30 yıldır terör yapan, cinayet işleyen bir örgütün üyelerine terörist denmeyecek aktivist denecek. Tamam eğer eyleme son veriyorsa bu dahi olabilir. Müzakere de konuşulabilir. Ama o ülkede aynı anda birtakım yazarlar, çizerler, profesörler, subaylar, ordu komutanları, çok tartışmalı delillere dayalı olarak 4-5  yıl gibi tutukluluklarla yargılanıyor ve adalet konusunda ciddi sorunlar yaşanıyorsa, kimse kusura bakmasın ben ülkemde olup bitenlere demokrasi ve insan hakları çerçevesinde bakarım ve bu ne iştir diye de sorarım. 

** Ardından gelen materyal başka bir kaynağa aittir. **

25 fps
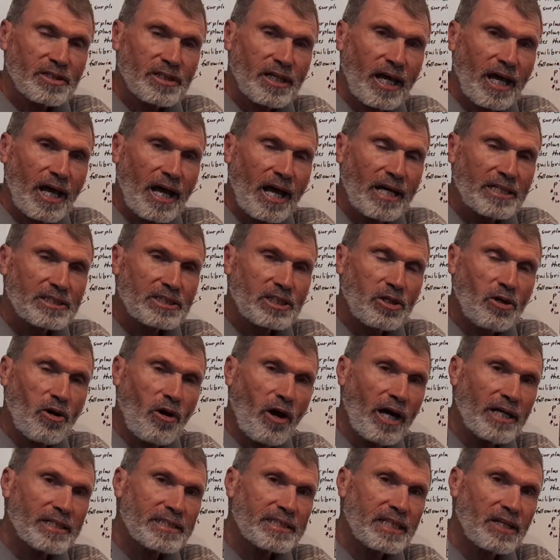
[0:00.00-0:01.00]
as low
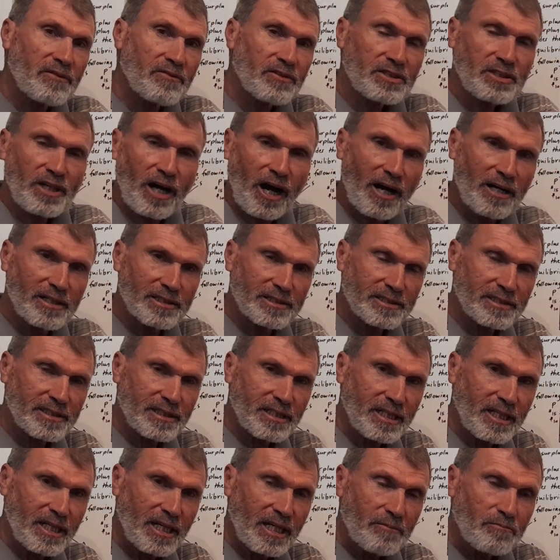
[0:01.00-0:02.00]
as $7.
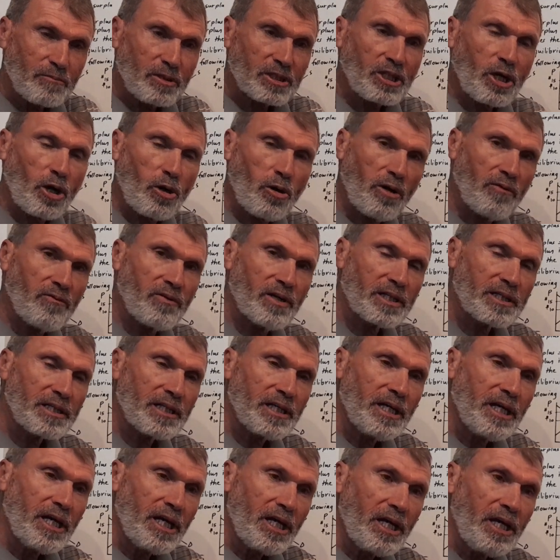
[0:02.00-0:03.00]
But however,
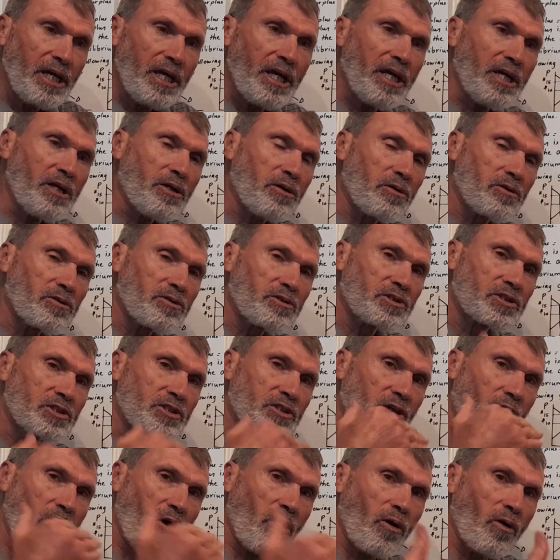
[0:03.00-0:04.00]
he could
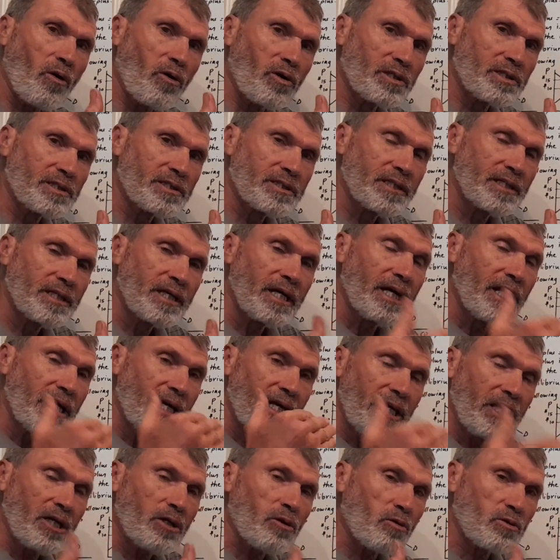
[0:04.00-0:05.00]
sell
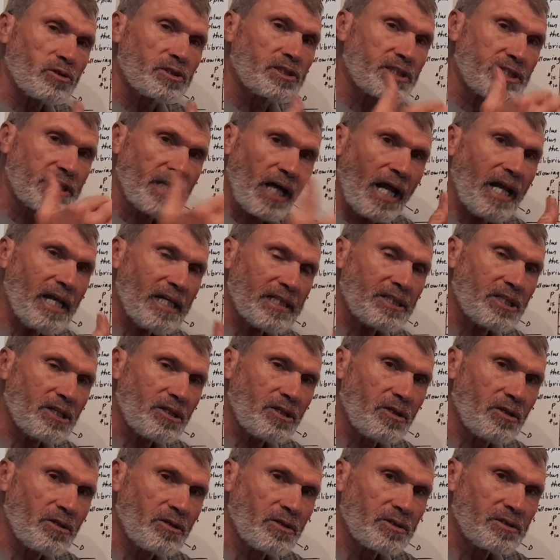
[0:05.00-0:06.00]
the
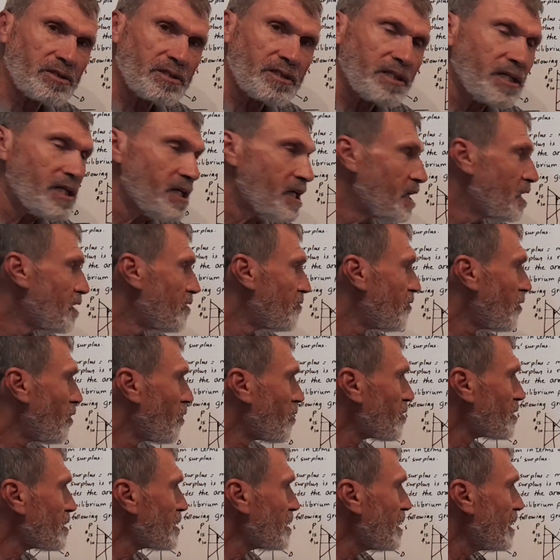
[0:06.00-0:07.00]
good
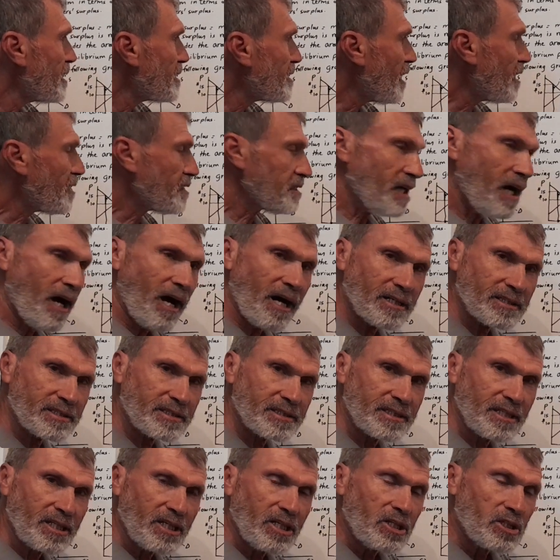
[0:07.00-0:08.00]
for $10.
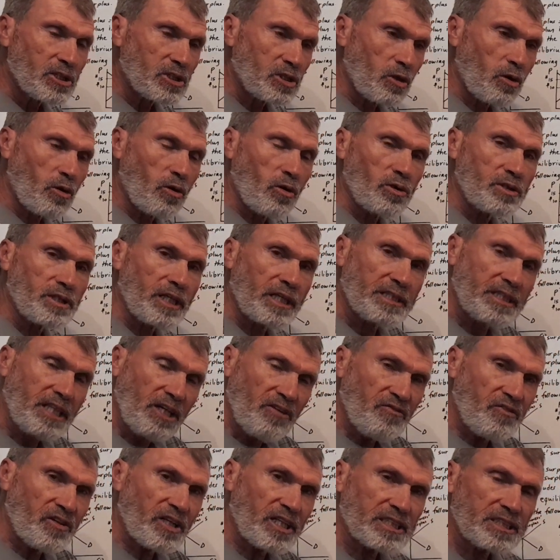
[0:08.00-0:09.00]
So the
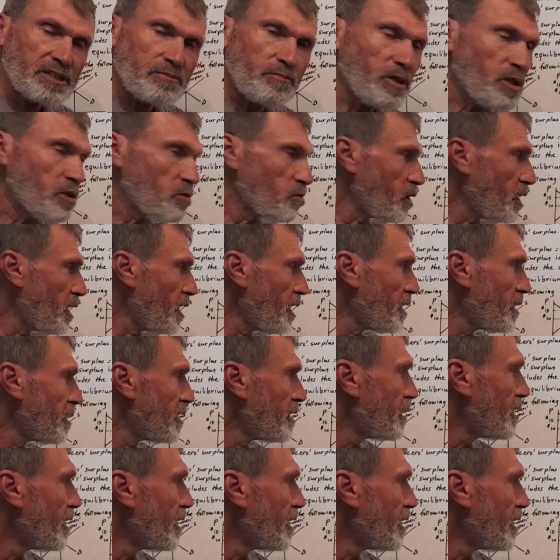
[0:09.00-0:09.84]
difference betweenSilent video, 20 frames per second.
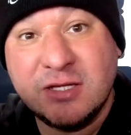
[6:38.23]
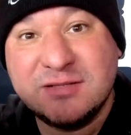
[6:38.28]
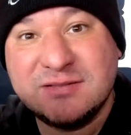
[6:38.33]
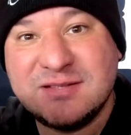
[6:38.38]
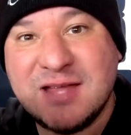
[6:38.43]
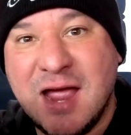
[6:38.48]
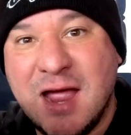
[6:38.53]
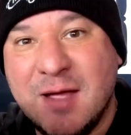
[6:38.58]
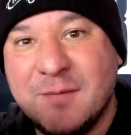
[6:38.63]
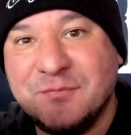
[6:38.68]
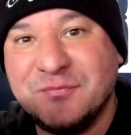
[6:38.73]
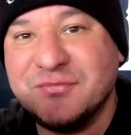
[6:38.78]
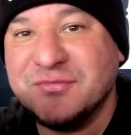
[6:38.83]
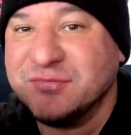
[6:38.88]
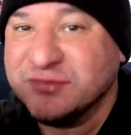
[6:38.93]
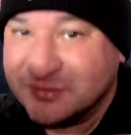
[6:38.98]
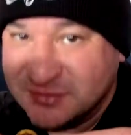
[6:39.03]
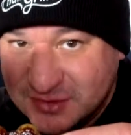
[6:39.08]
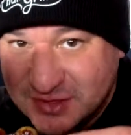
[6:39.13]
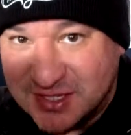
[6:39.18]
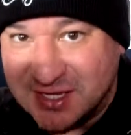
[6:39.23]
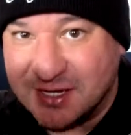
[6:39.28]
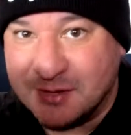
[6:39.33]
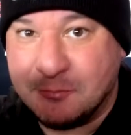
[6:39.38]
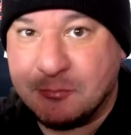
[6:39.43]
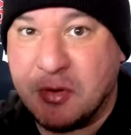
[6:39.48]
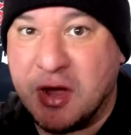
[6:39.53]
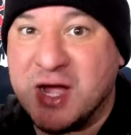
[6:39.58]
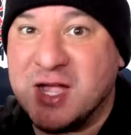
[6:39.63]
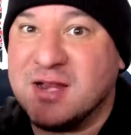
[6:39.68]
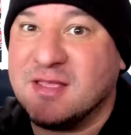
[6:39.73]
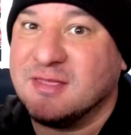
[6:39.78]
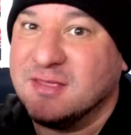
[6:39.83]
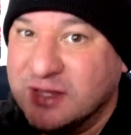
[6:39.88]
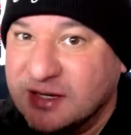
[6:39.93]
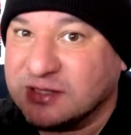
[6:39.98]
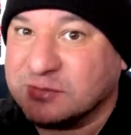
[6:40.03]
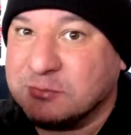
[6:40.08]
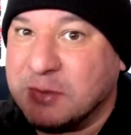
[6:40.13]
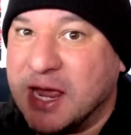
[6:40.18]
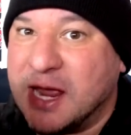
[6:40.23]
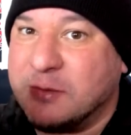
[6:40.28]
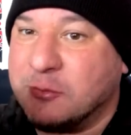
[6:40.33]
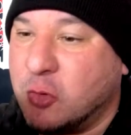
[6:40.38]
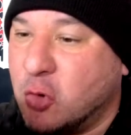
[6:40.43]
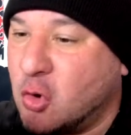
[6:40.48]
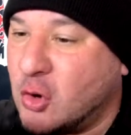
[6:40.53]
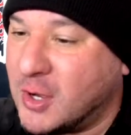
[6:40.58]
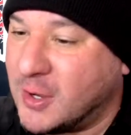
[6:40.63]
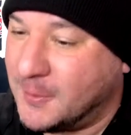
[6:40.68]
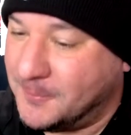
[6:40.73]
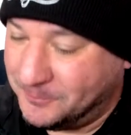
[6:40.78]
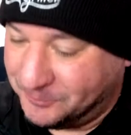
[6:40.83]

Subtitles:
Time to get a bite of this bad boy.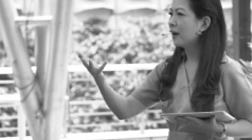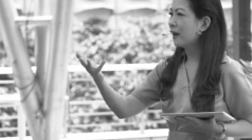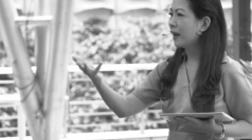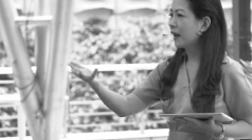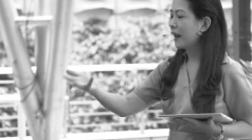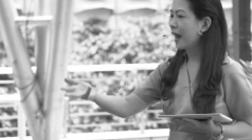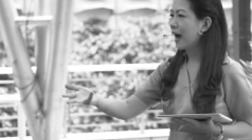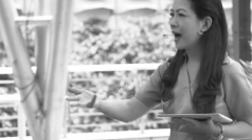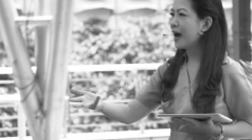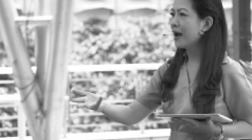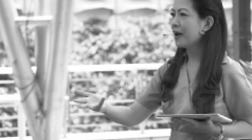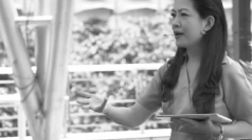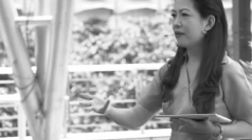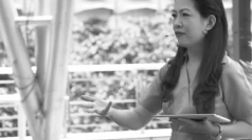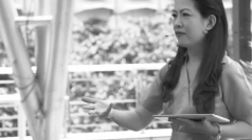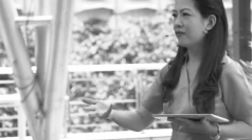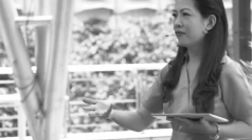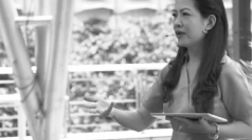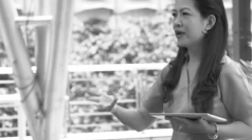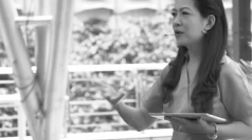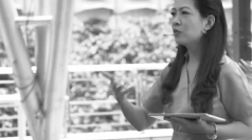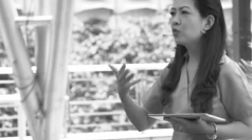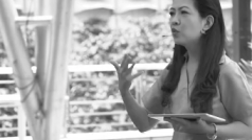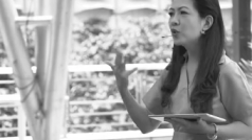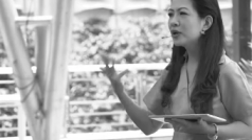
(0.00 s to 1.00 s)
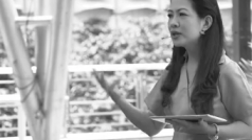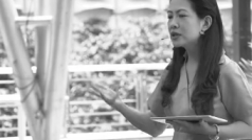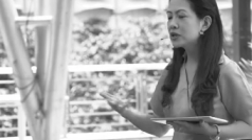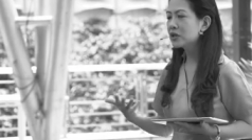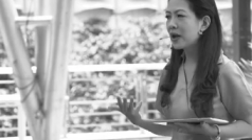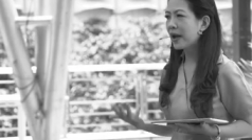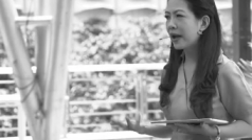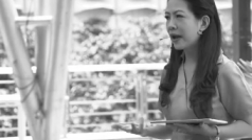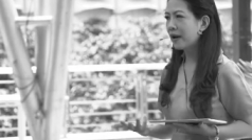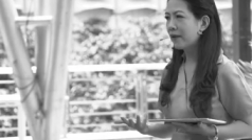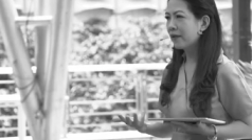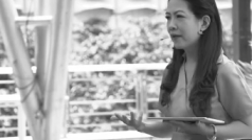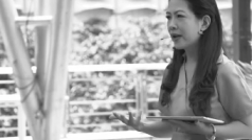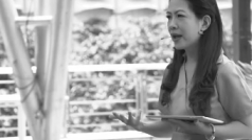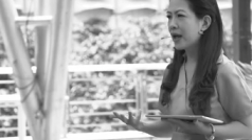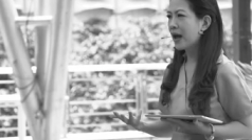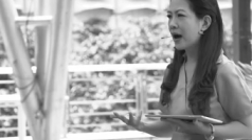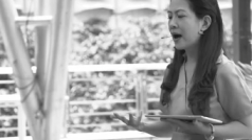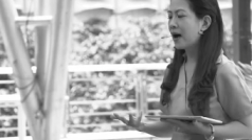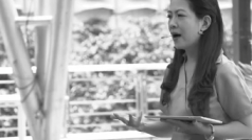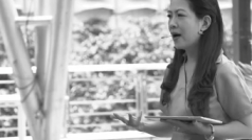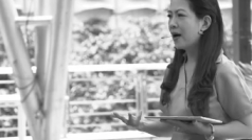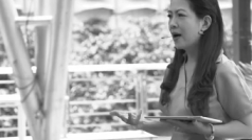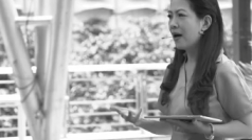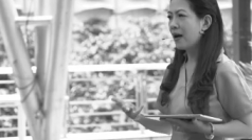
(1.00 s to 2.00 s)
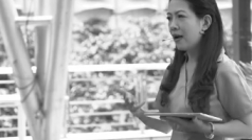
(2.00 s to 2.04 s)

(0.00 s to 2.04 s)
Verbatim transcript: life, in which area,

DEMOKRATİKLEŞME ETNİK VE MEZHEPSEL BAZDA OLMAZ



Demokratikleşme ve insan hakları etnik bazda, din ve mezhep bazında olmaz. Kürt, Türk bazında olmaz. Demokrasi ve insan hakları insanlık bazında olur. Her kim ki herhangi bir mezhebi veya dini veya ırkı öne çıkararak hak istiyor, onun sonu kana ve savaşa gider. İnsan haklarına, eşitliğe, kardeşliğe gitmez. 



Bütün birleştirici kimlikler aynı zamanda bölücüdür. Kendi dışındakilere bölücüdür. Kimlik siyaseti yaptığınız vakit, kaçınılmaz olarak bölücülüğe düşersiniz. İnsanlık siyaseti yapacaksınız. 



HER ŞEYİN SORUMLUSU AMERİKA DEĞİL



Dünyada ve Türkiye'de olup biten herşeyin sorumlusu Amerika değil. Böyle düşünmek kendimize hakarettir. Amerika tabii ki dünyada çok etkili ama bizim de elimiz armut toplamıyor. Türkiye cumhuriyeti vatandaşlarının da bir iradesi bir kültürü var. Eğer Amerika herşeye hakim olsaydı İran'da Humeyni başa gelemezdi, Mısır'da Amerika'nın adamı olan Mübarek iktidarı değişmezdi. 



Dünyada çeşitli siyasal yapıları etkilemeye çalışan çeşitli örgütlenmeler vardır ama bütün dünyadaki pislikler Amerika'nın, Yahudilerin, Masonların, Müslüman teröristlerin yaptıklarıdır gibi şeyler yanlıştır, doğru çözümler bulunmasını da engeller. 



Irak Müslüman bir ülke. Hristiyan Amerika Irak'ı işgal etti. Ama Irak'ta Şii Müslümanlarla Sunni Müslümanların birbirlerini öldürme sayıları Amerikalıların öldürdüğü Iraklılardan daha çok. Böyle inanç olur mu?"